The general consensus is that individuals should utilize effective ear protection when they are exposed to sounds above 85 dB. Properly fitted or custom ear protective devices are essential. Some researchers are advocating the use of some minimal protection for those that are exposed to moderate levels of sound on a continual basis.

Most individuals do not carry around a sound level meter, and it becomes difficult to be sure when the environment is too loud. A general rule of thumb is if you are standing two to three feet away from an individual and you are unable to understand what they are saying, the noise level has the potential to cause damage to your hearing. A few other indicators of exposure to hazardous noise levels include: if you must raise your voice in order to be heard, speech around you sounds muffled or dull after leaving a noisy area, or if you have pain or tinnitus after exposure to noise.

Prevention is the key in dealing with hazardous noise. It is not always possible to eliminate or control the noise in the workplace or environmentally, so it is important to keep it as low as possible.

What Can I do to Limit my Exposure

Wear ear protection when exposed to loud or potentially damaging noise. Environments to be conscious of include; a noisy workplace, heavy traffic, rock concerts, hunting, mowing the lawn, snow blowing the driveway, using a chainsaw, etc. Cotton in the ears will do nothing to protect your hearing from loud noises. Effective hearing protection includes ear muffs and custom ear protection. Advanced Hearing Aid Clinic and Advanced Hearing and Balance Institute offers a wide variety of ear protective devices, both custom and over-the-counter. Ear protective devices are a wise investment. Audiologists at our clinics assess the effectiveness of the earmolds that we sell by measuring the true noise reduction values at each frequency with Real Ear Measurements. See the section Custom Ear Protection on this website for further information.
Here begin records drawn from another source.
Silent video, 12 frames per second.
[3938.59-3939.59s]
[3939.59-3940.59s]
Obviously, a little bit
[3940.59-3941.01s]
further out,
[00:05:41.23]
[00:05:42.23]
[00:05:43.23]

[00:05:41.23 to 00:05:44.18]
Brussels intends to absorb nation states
It is essential that you limit your periods of noise exposure. Try to avoid sitting next to the
speakers at concerts, nightclubs, or auditoriums.
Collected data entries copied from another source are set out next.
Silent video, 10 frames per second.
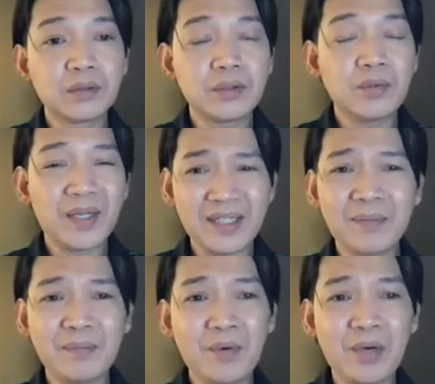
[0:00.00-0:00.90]
So what is a,
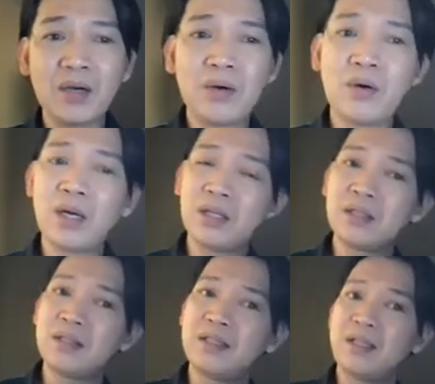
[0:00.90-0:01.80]

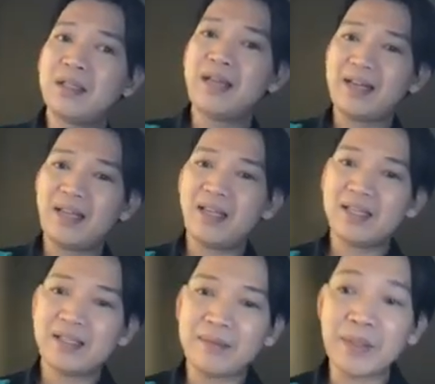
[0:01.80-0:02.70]
that
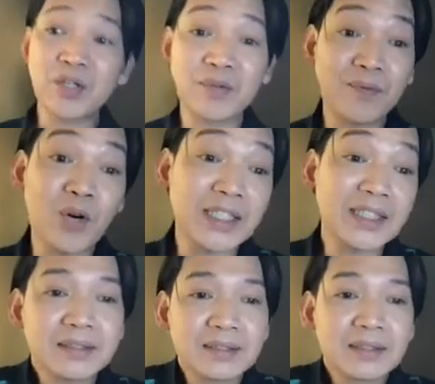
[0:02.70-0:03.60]
is a picture of what?
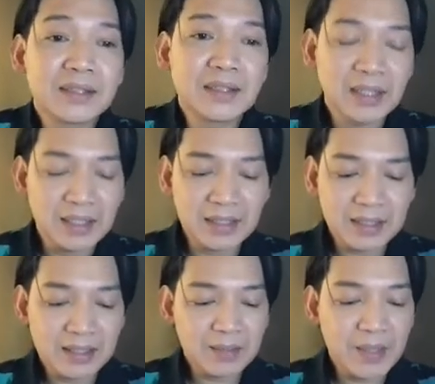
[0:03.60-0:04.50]
And
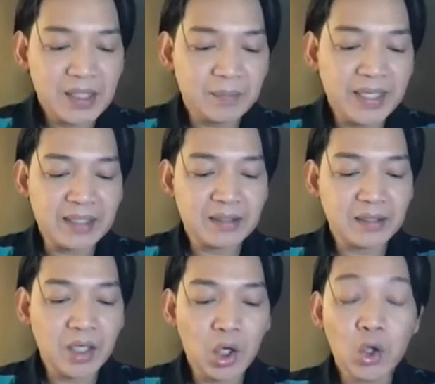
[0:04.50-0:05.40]
then speaker B
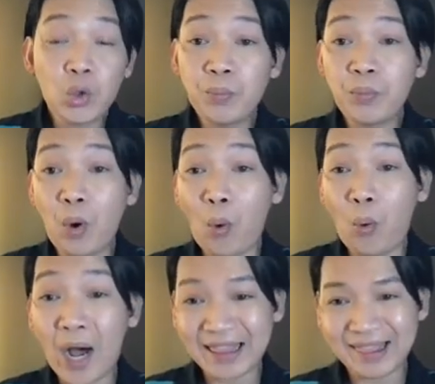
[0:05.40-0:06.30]
answered, Roop
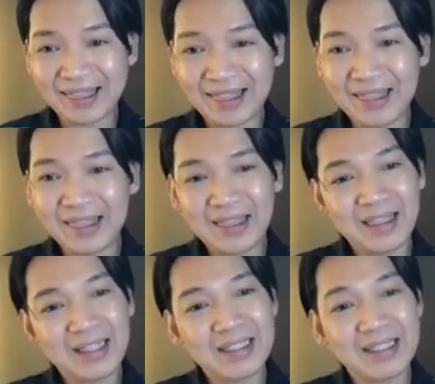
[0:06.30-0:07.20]
what
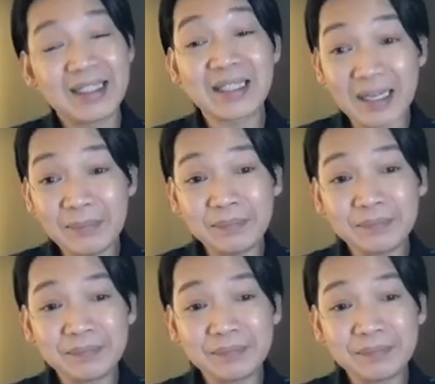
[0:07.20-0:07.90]
crap.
One in three individuals owns an iPod or MP3 stereo. When using stereo headsets or listening to music on a stereo, try to decrease the volume and keep it at a safe level. If a friend can hear the music from your headphones and they are standing three feet away, the volume is too loud. You are more likely to keep the sound at a manageable level using iPods or MP3s with a custom made plug as it blocks out the ambient background noise.

When purchasing recreational equipment, children’s toys, household appliances, power tools, MP3/iPods, hairdryers, etc., look for a noise rating. Choose quieter models, especially for the equipment that is most often used. It is especially important to check for noise level ratings on children’s toys. Children often hold toys close to their ears. There is much current research on the increased susceptibility of hearing loss in younger ears. Interestingly, Advanced Hearing Aid Clinic did a cursory study of Noisy Toys in conjunction with the Ottawa Sun, which made front-page news. We have remained staunch advocates for the passing of acceptable limits for children’s toys in Canada.